Fifth Street Painting PO5.65

2005

Gouache on paper.

254 x 330 mm
(10 x 13 inches
).
  CAIO FONCESCA
New York 1959 ~

Caio Fonseca has become a leading exponent of contemporary abstract painting. His style has developed out of the classical tradition of the early twentieth century. He is in line with the past rather than the high technology of today. He is the son of two artists. His father, Gonzalo Fonseca (1922-1997), is one of Latin America's leading modernist sculptors. His mother, Elizabeth Fonseca, from New York, is also an accomplished artist. Caio grew up in New York City and later spent long summers in Pietrasanta on the Tuscan coast of Italy. He purchased an old marble workshop there, beneath the famous Carrara quarries, and converted it into a studio. He now divides his time between this studio and the one on East Fifth Street, Manhattan.

After a year at Brown University, Fonseca joined his older brother, Bruno, in Barcelona where they studied with Augusto Torres (1913-1992). Caio spent five years in Barcelona (1978-1983) completing his formal training as a painter. This sojourn was followed by a further six years abroad, working on his own, first in Pietrasanta (1985-1989) and then for two years in Paris. During this time he concentrated on the traditional practice of painting and drawing hundreds of still lifes, figures and landscapes. Thus, his work developed far from the trends of mainstream American art at this period. When Caio returned to New York in the early 1990s, he was still a representational artist. However, he did move on to abstraction almost immediately.

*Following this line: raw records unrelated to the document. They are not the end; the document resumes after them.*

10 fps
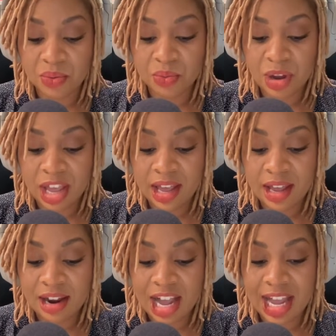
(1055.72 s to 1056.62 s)

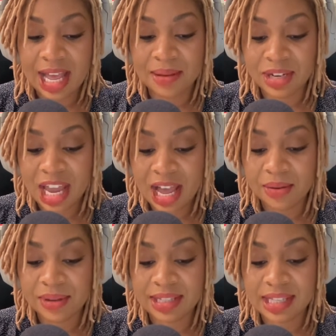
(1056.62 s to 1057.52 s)
where I am
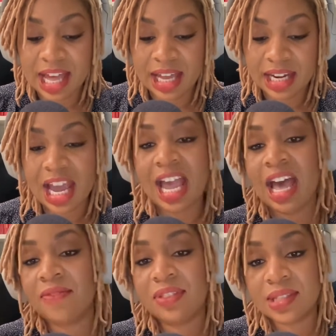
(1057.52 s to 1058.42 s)
now is that I
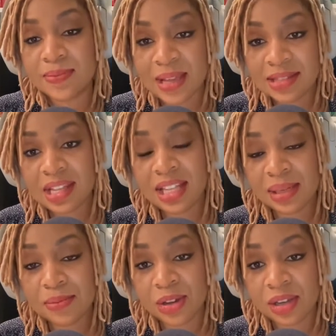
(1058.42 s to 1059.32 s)
have this best selling
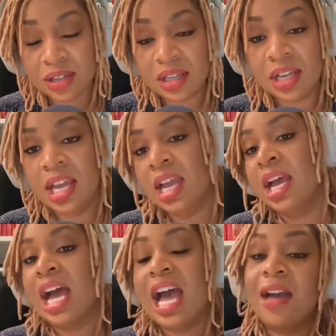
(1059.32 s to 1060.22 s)
book,
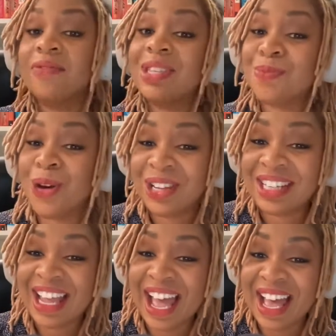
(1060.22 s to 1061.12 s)
I have this
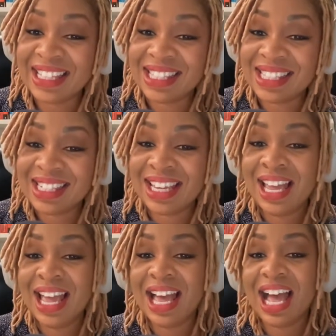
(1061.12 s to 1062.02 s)
podcast,
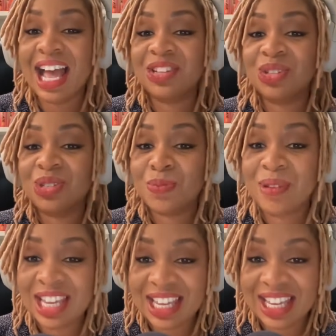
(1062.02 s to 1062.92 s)
I do
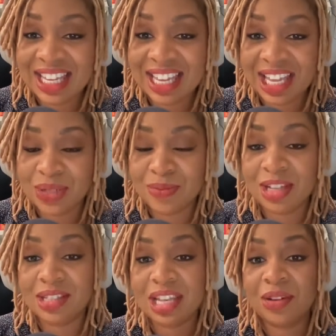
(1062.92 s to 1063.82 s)
speaking
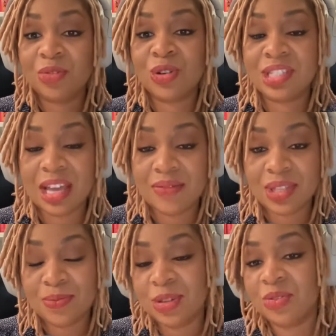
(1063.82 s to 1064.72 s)
engagements. And of course, I have
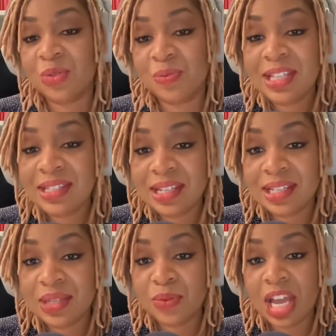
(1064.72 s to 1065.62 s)
this beautiful
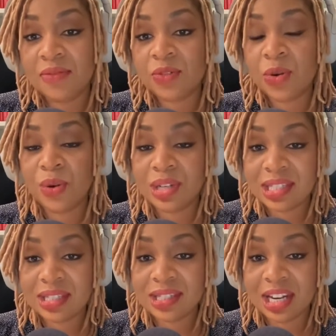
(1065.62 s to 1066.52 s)
business, and we have
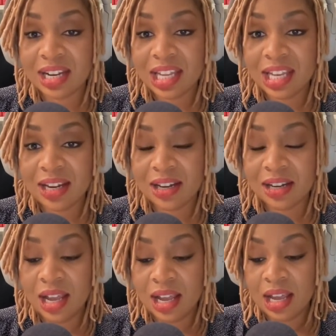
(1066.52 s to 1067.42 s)
courses that are here
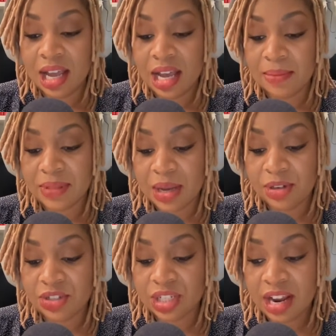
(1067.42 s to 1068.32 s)
um, that
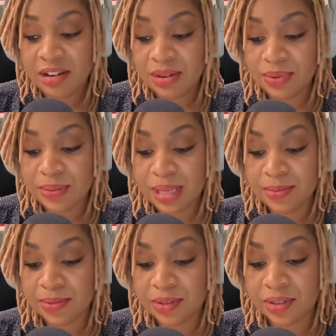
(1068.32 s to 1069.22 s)
we're sharing with
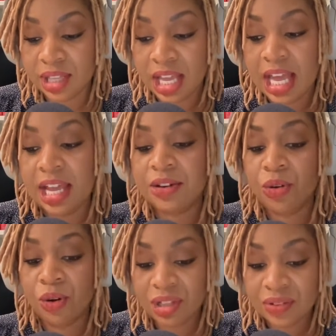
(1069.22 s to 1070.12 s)
people. And
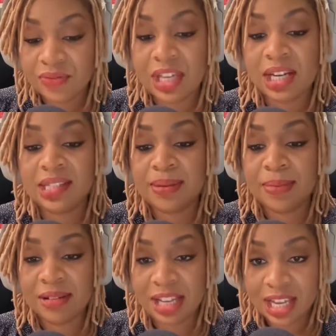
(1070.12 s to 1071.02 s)
all of it is
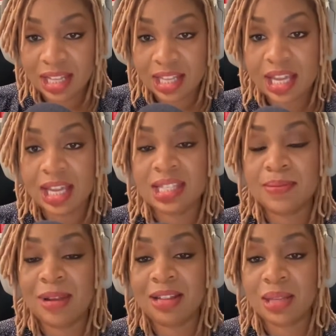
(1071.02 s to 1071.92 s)
about healing, is
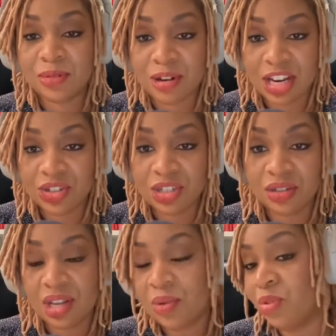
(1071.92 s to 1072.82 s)
about liberation.
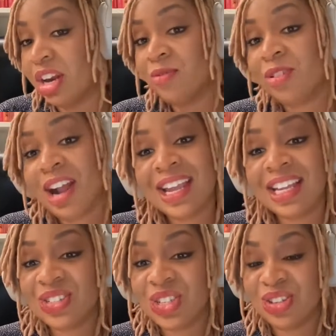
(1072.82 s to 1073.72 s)
And whatever I
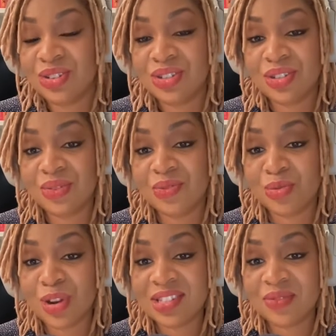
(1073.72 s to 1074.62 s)
continue to do for the
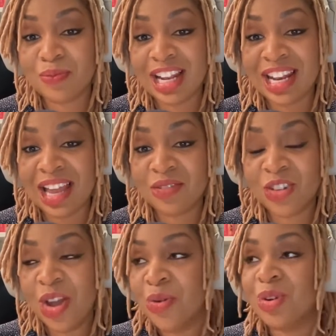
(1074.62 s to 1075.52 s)
rest of my life,
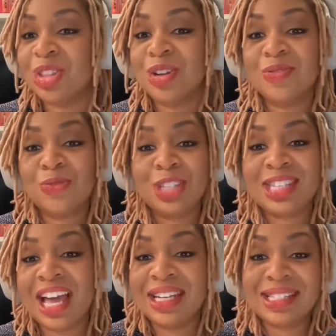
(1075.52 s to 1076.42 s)
whether if it's
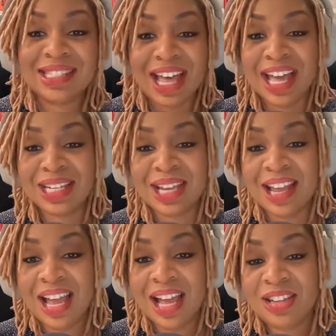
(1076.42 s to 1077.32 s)
I decide,
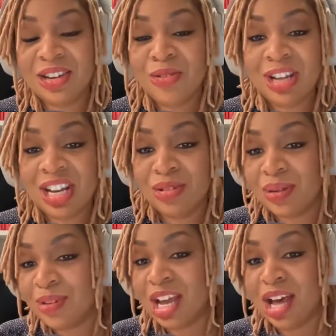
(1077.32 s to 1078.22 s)
you know what, I want
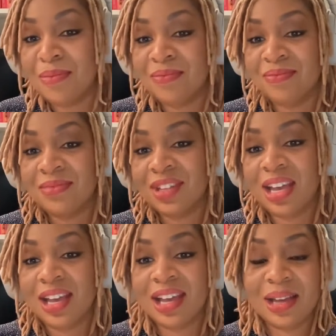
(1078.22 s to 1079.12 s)
to become
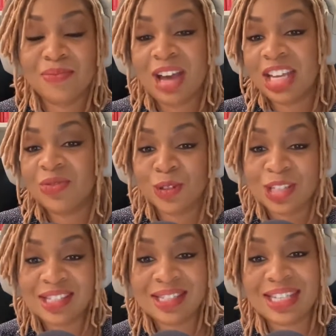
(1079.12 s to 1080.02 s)
a
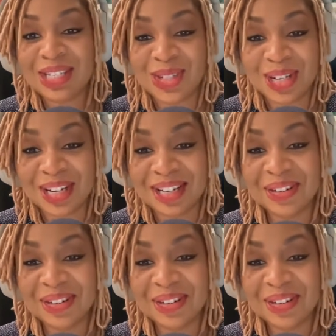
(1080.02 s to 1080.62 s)
mindfulness teacher,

Like Paul Klee, Caio is a visual artist and gifted musician. He has studied the works of Bach, Brahams and Schoenberg and can often be heard playing the piano in a room next to his studio. He is very conscious of the similarities between his techniques for structuring his paintings and the compositional organization used by composers. However, he remains firm about his paintings being completely abstract. His attitude reflects early twentieth century ideals of art: not to imitate any real object or scene but to emphasize the reality of the painting's flat surface and the materials used.

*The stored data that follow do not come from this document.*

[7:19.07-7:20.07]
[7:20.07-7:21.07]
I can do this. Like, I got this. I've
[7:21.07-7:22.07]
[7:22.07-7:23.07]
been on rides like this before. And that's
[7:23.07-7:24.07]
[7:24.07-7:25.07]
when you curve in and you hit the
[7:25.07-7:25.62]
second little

The titles of Caio's paintings and drawings divide them into two groups. These titles simply indicate where he executed a particular work - either in Pietrasanta or at the Fifth Street studio in Manhattan. Any piece of art entitled Tenth Street indicates an earlier period when he was set up in that street. Fonseca's working process begins with a gessoed surface, whether canvas or paper. He covers this with a selection of water-based pigments. The quick-drying polymer paints, which he prefers to oils, make it easier for him to accumulate multiple layers without one bleeding into another. With the first application of colour, he determines the range of what is possible in the final composition but relies on 'last-minute' decision making as he paints the upper layer.1



1. Jacquelyn D. Serwer, Contemporary Abstract Painting and the Work of Caio Fonseca, exh. cat. Ben Brown Fine Arts, London, 17th October - 16th December, 2005, p.17.